If any policy in the list matches all criteria, then access is allowed.

Extending and Generalizing Access

Allowing access to specific resources by ID is all fine and well, until you have to provide access to all DNS records across all zones in an account, including any future DNS records. Rather than putting the burden of updating policies onto humans (or worse, some automated system somewhere), we need a way to allow access to classes of things, all at once.

Turns out our reverse DNS naming convention fits this use-case well; rather than using a concrete identifier as a resource suffix, we can simply use an asterisk to denote a partial wildcard, for instance:

com.cloudflare.api.account.zone.dns-record.*

Use of wildcards here does not intend to denote any kind of lexical matching of IDs – that is to say, you couldn’t really use dns-record.5c* to match resources with IDs starting with 5c, as identifiers are opaque as far as the authorization system is concerned.

Rather, the use of an asterisk denotes access to all resources of that kind, but also introduces additional constraints on our policies, namely the mandatory use of a scope, lest we want to provide access to all DNS records anywhere.

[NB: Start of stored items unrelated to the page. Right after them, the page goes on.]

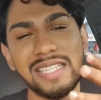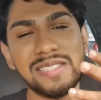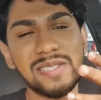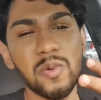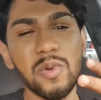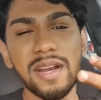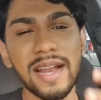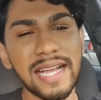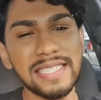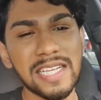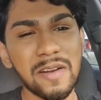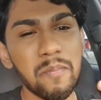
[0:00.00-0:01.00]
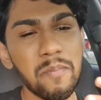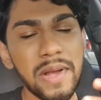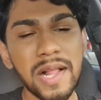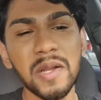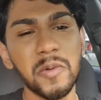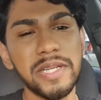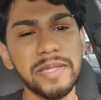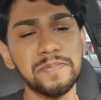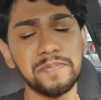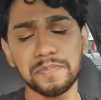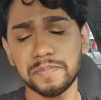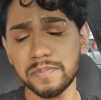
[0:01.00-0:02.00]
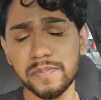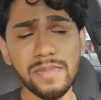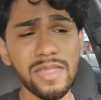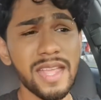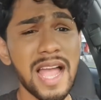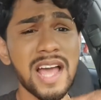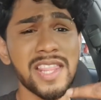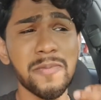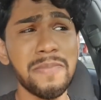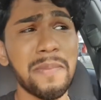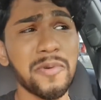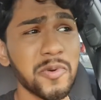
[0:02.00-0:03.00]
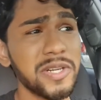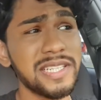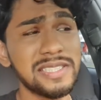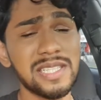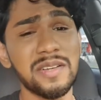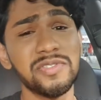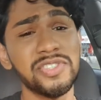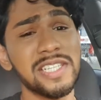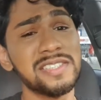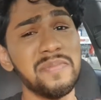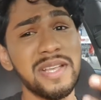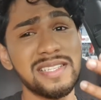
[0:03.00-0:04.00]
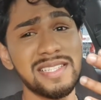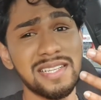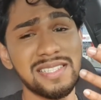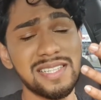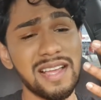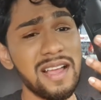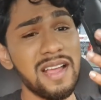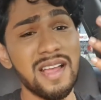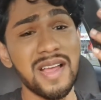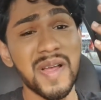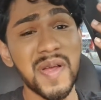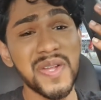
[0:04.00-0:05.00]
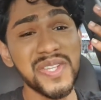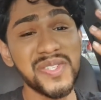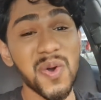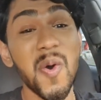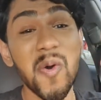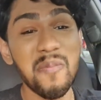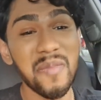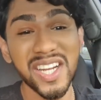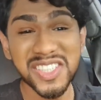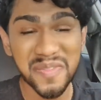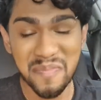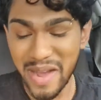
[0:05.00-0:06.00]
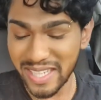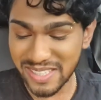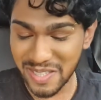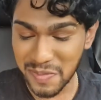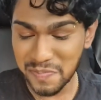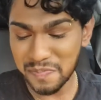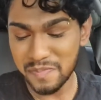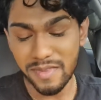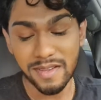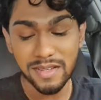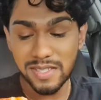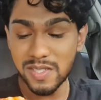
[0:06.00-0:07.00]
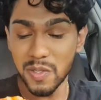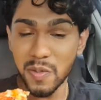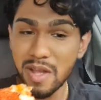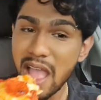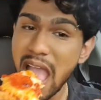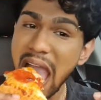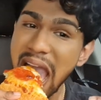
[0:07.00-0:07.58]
it's so light and pillowy, and the pepperoni itself just makes things so much better. So,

A modified policy giving access to all DNS records for our example zone would then look like so:

subject: com.cloudflare.api.user.3cf2e98a
policies:
- actions:
  - key: com.cloudflare.api.account.zone.dns-record.update
  resources:
  - key: com.cloudflare.api.account.zone.dns-record.*
    scopes:
    - key: com.cloudflare.api.account.zone.5ab65c35

Similar to partial wildcards, we can also specify a standalone asterisk (i.e. a * without a resource name) as a “catch-all wildcard”, denoting access to all resources under a scope.

As an extra rule, we might define that catch-all wildcard access includes its top-most scope as if it were the resource itself, if this is a fully-qualified or partial wildcard resource. That is, the following policy:

subject: com.cloudflare.api.user.3cf2e98a
policies:
- actions:
  - key: com.cloudflare.api.account.zone.read
  - key: com.cloudflare.api.account.zone.dns-record.update
  resources:
  - key: *
    scopes:
    - key: com.cloudflare.api.account.zone.5ab65c35

Will allow access for a check against action zone.read and resource zone.5ab65c35. Nevertheless, wildcard matching is only available at the resource level; scopes provided in policies are always assumed to match directly, with no wildcard semantics.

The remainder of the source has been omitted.